Only the three deputies survived the following confrontation. The historian Robert Utley writes that Tunstall may have surrendered or he may just as easily have drawn his sidearm and tried to defend himself from Deputies Morton, Hill, and Evans. Either way, the shooting began and Tunstall died instantly when hit by two rifle bullets, one in the chest and another that ripped through his brain. In the aftermath, Tunstall's supporters "claimed that he was murdered in cold blood". Supporters of the House, however, "insisted that he had been shot down while resisting arrest by a lawfully commissioned deputy sheriff of Lincoln County." Tunstall was 24 years old.

==Aftermath==
Tunstall's murder ignited the Lincoln County War.

In response, William Bonney, Richard M. Brewer, Chavez y Chavez, Doc Scurlock, Charlie Bowdre, George Coe, Frank Coe, Jim French, Frank McNab and other employees and friends of Tunstall's went to the Lincoln County Justice of the Peace, "Squire" John Wilson. He proved sympathetic to their cause and swore them all in as special constables to bring in Tunstall's killers. This posse was legal and led by Richard "Dick" Brewer, a respected local rancher who had worked as Tunstall's foreman.

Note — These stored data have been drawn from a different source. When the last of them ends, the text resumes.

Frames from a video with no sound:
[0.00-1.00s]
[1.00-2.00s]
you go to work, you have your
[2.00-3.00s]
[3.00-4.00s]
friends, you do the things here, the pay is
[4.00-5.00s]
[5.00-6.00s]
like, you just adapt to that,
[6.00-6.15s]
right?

The newly minted lawmen dubbed themselves The Regulators and went first in search of Deputies Evans, Morton, Hill, and Baker and all the others implicated in Tunstall's death. Thus, two groups of lawmen rode throughout Lincoln County at war with each other.

The Regulators tracked down and arrested Deputies Morton and Baker on March 6. In what may or may not have been a calculated revenge killing, both Deputies were killed soon after, officially while attempting to escape. After returning to Lincoln, the Regulators further claimed that Deputies Norton and Baker had also killed McCloskey of the Regulators. Meanwhile, Lincoln County Deputies Jesse Evans and Tom Hill were rustling sheep during which Hill was killed and Evans was wounded by the sheep farmer. Several other revenge killings, committed by both the Regulators and the gunmen hired by Murphy-Dolan, soon followed.

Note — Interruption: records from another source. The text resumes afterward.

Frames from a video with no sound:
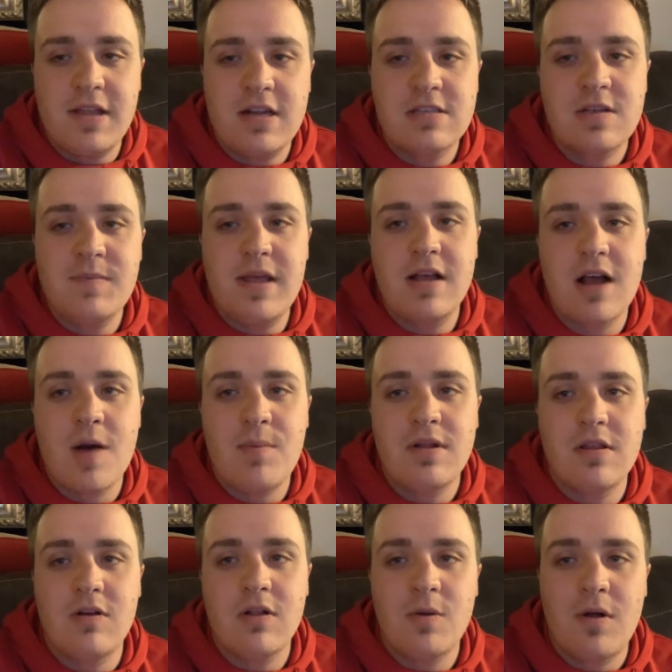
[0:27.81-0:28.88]
There's gonna be a couple
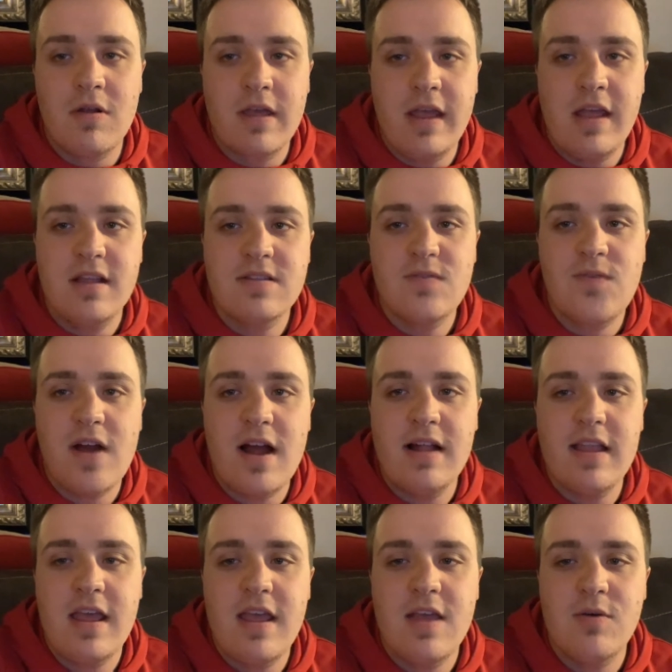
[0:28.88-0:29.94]
notable games.
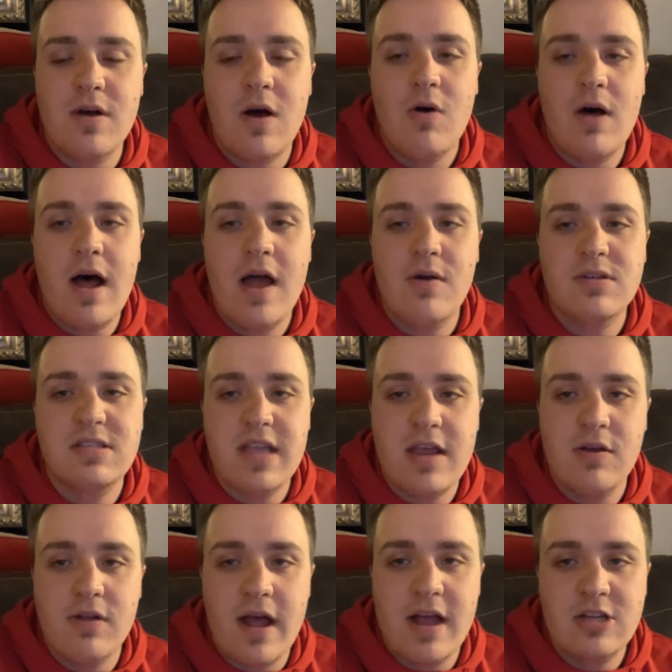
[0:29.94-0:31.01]
Friday, Ohio
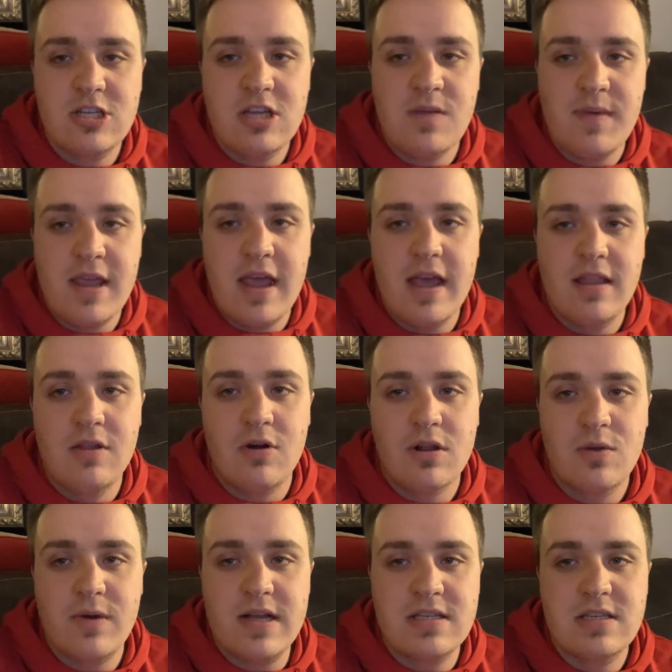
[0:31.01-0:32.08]
State will actually be in
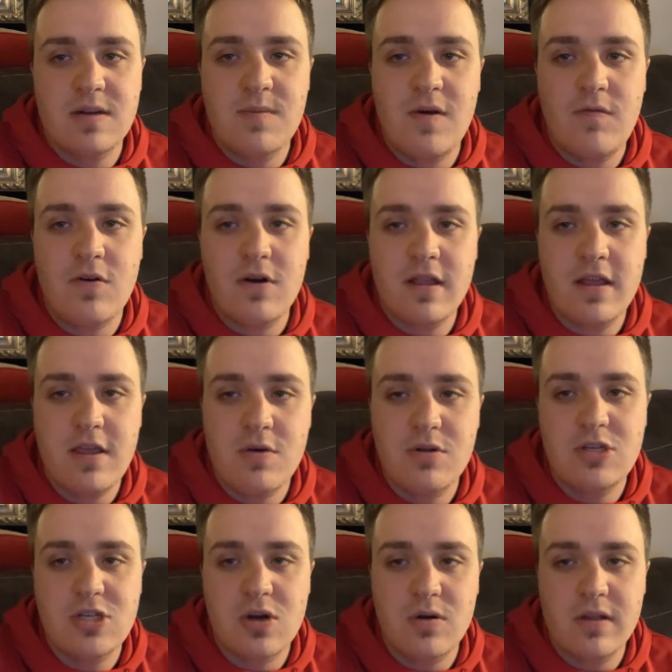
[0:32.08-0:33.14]
Northwestern before the
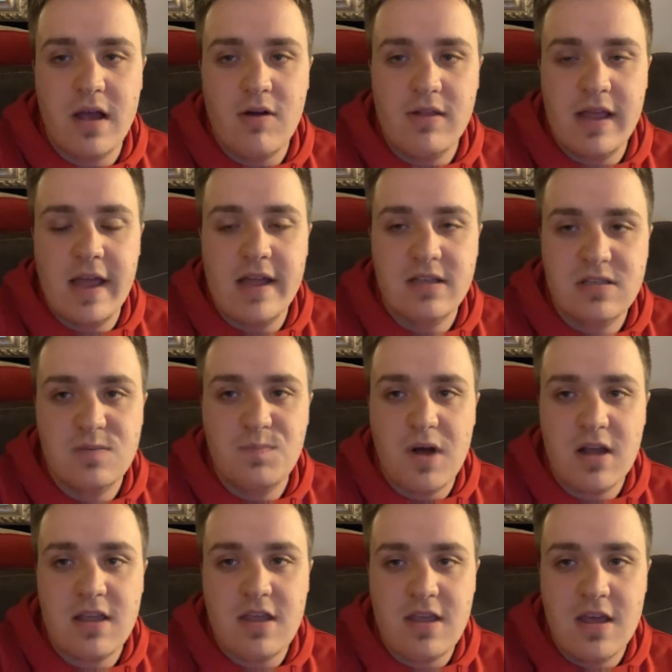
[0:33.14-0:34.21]
huge showdown against
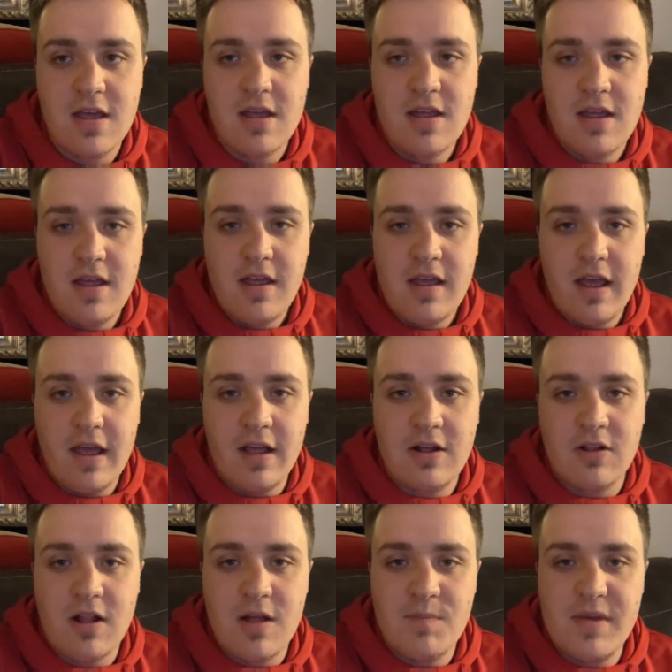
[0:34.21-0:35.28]
Bucky in
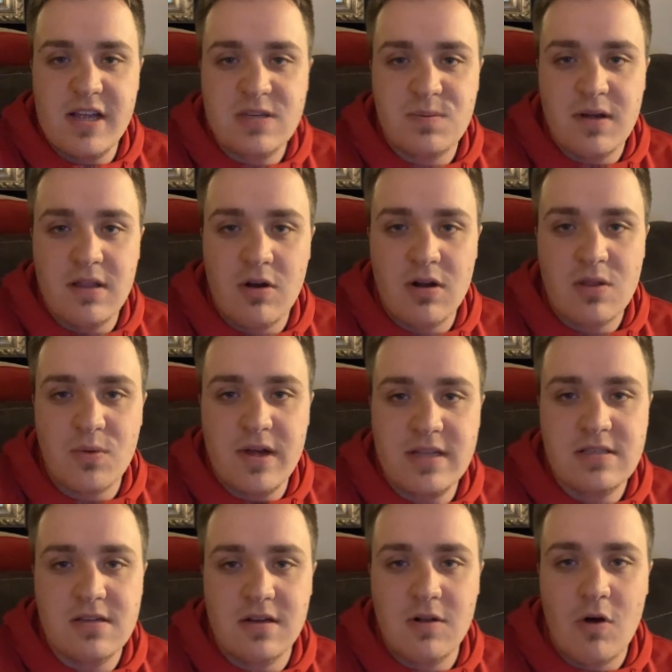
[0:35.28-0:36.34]
Columbus. But
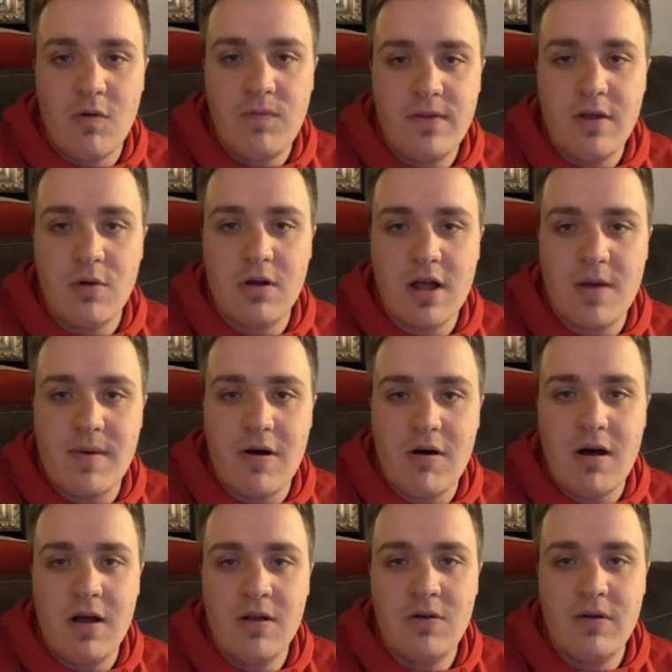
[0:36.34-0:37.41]
Northwestern hopefully will come out
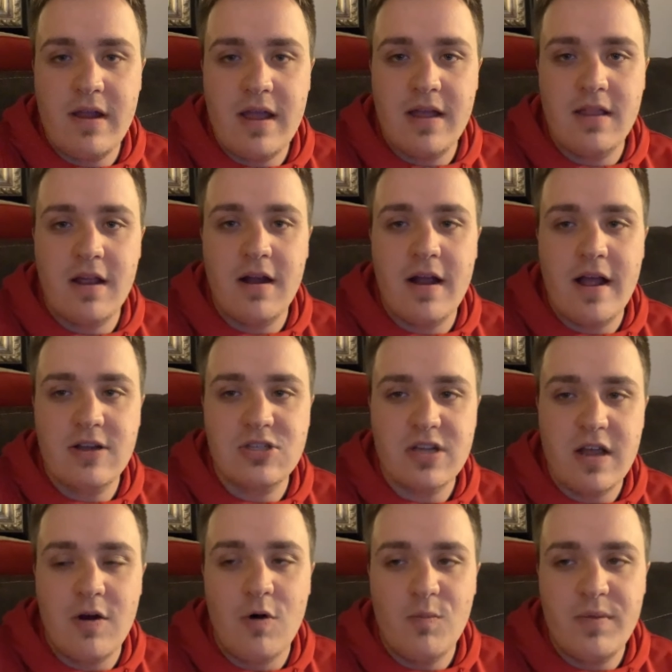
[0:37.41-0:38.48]
hungry, and they're actually
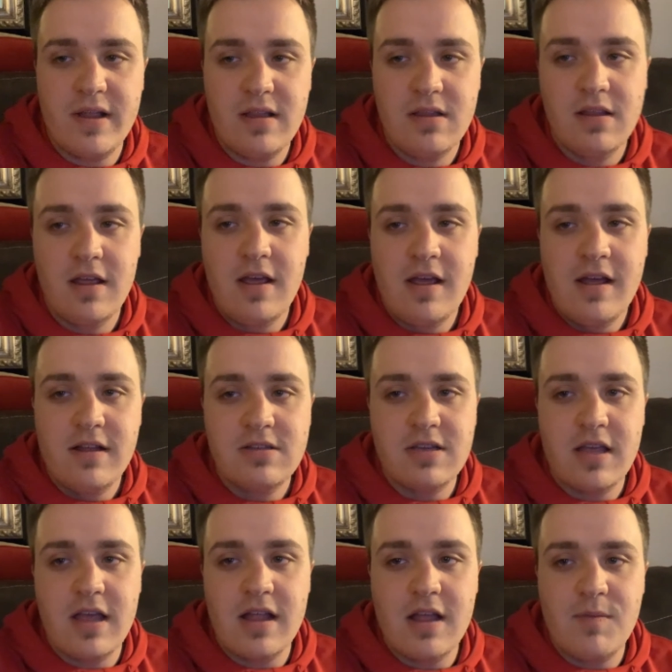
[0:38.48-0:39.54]
hoping to
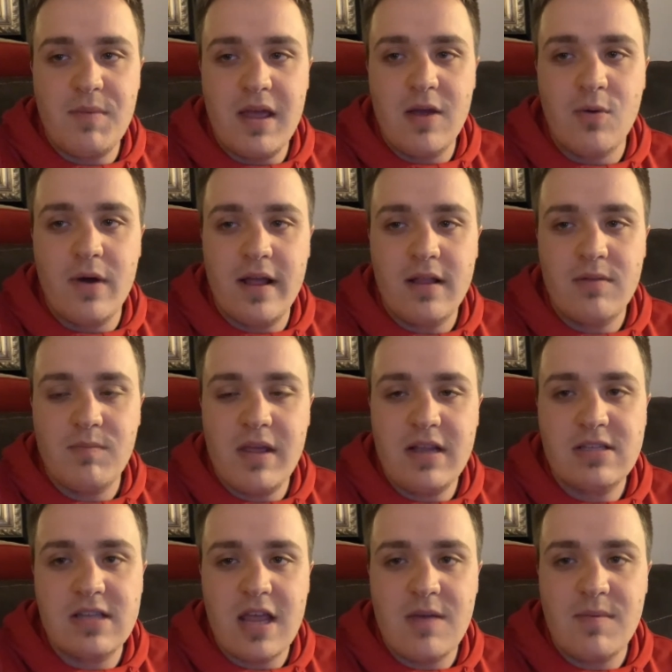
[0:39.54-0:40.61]
get a big win, big
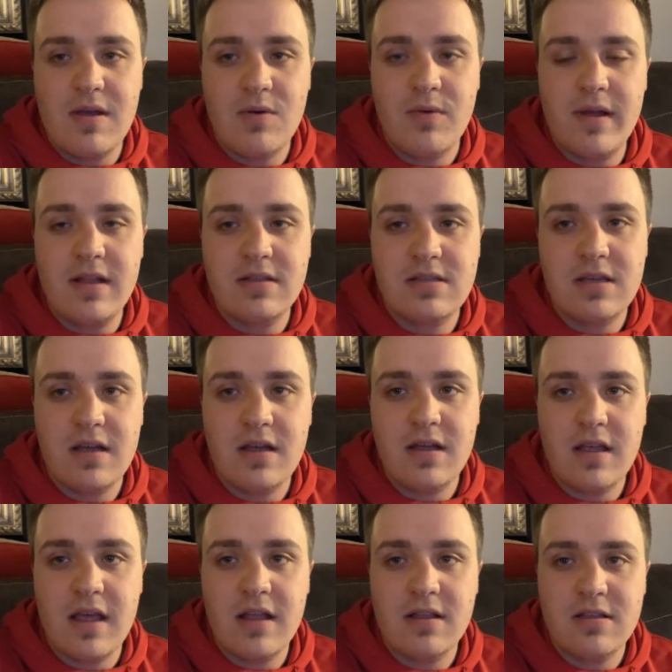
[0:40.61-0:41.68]
statement win, to
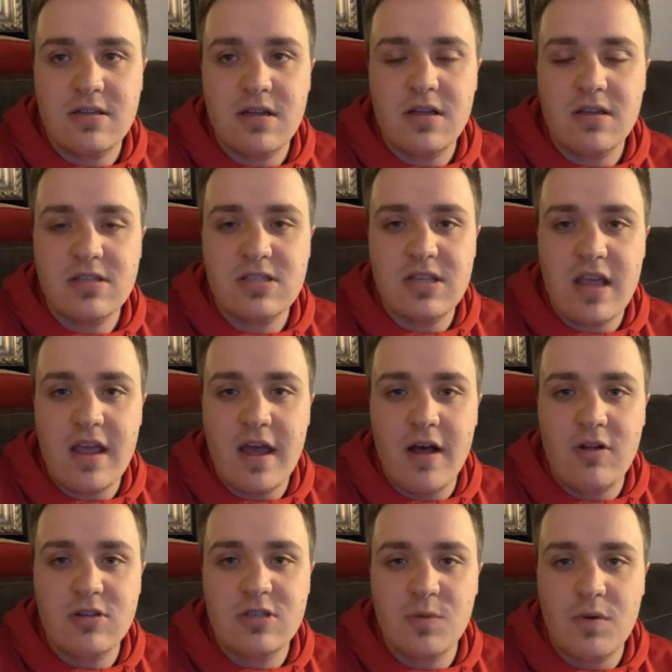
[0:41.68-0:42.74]
get to stay
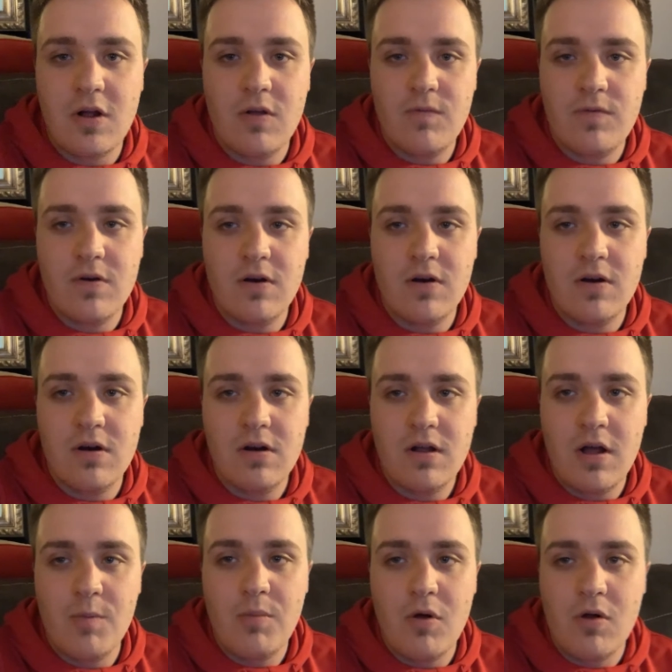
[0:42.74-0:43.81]
eligible for
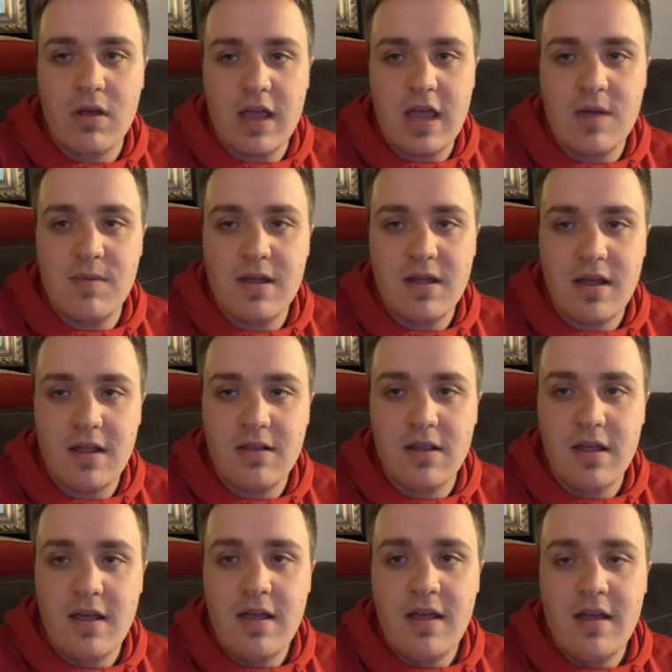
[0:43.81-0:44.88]
a bowl game. And
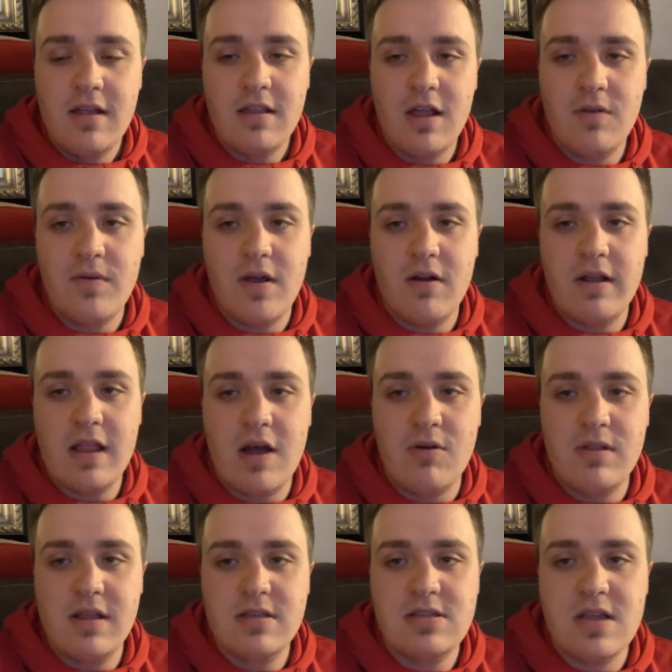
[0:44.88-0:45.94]
they're very
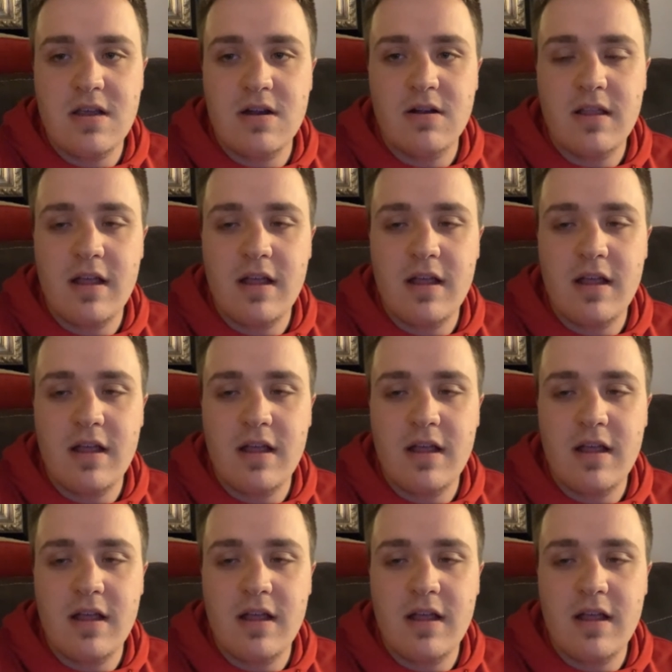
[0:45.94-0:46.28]
down this year.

On April 1, 1878, the Regulators ambushed and fatally shot Lincoln County Sheriff William Brady and Deputy George Hindemann. Half a dozen Regulators, including Bonney, Jim French, and Frank McNab carried out the revenge killings. The Regulators killed Buckshot Roberts at Blazer's Mills, southwest of Lincoln in area now within the Mescalero Apache Reservation. Their man Richard Brewer also died in this shootout.

The period of July 15 through July 19, 1878, Battle of Lincoln became known as "The Five-Day Battle." The U.S. Army from nearby Fort Stanton, under the command of Colonel Nathan Dudley, intervened in the fight and defeated the Regulators. Dudley threatened the Regulators while the Dolanites strutted along Lincoln's street. A new federal law of 1878, passed by a Democratic majority of Congress and in reaction to the former use of military forces in southern states to suppress violence targeting freedmen during the Reconstruction era, prohibited the Army from intervening in civilian conflicts.

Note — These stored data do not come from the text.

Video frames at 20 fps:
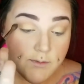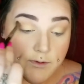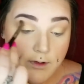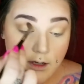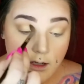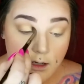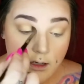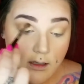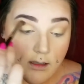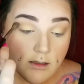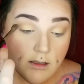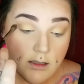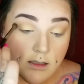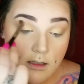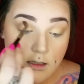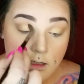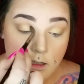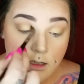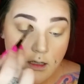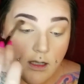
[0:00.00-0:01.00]
product,
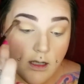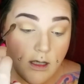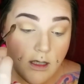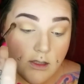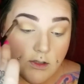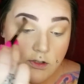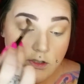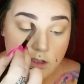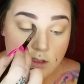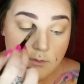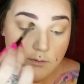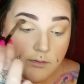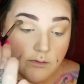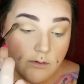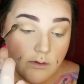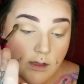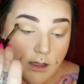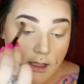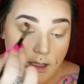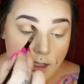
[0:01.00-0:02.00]
and just
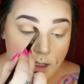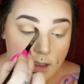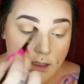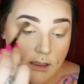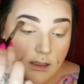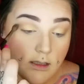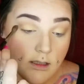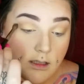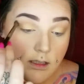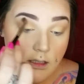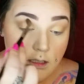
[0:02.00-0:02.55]
blend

After their loss to the Dolan forces in the Five-Day Battle, the Regulators and their supporters quickly left town. Bonney remained in New Mexico, moving to Fort Sumner, New Mexico, 160 miles west of the Texas Panhandle on the Pecos River. Bonney operated as a bandit in the area with his own gang and survived until July 14, 1881, when he was shot and killed at Fort Sumner by Sheriff Pat Garrett of Lincoln County. Garrett had been given a mandate to get rid of Billy the Kid and his gang.

==Legacy==
John Tunstall had lived in Lincoln for about 18 months before being killed by Deputies Morton, Hill, and Evans. During this period, he regularly corresponded with his family in London. Frederick Nolan collected these letters and published them as The Life and Death of John Henry Tunstall, a basic work in the historiography of the Lincoln County War. Tunstall's letters reflect his ambition, biases, and youthful arrogance and high-spiritedness. They also reflect the economic, cultural, social, and political realities of the time and place. Tunstall's gun is held by the Royal Armouries Museum in Leeds, UK.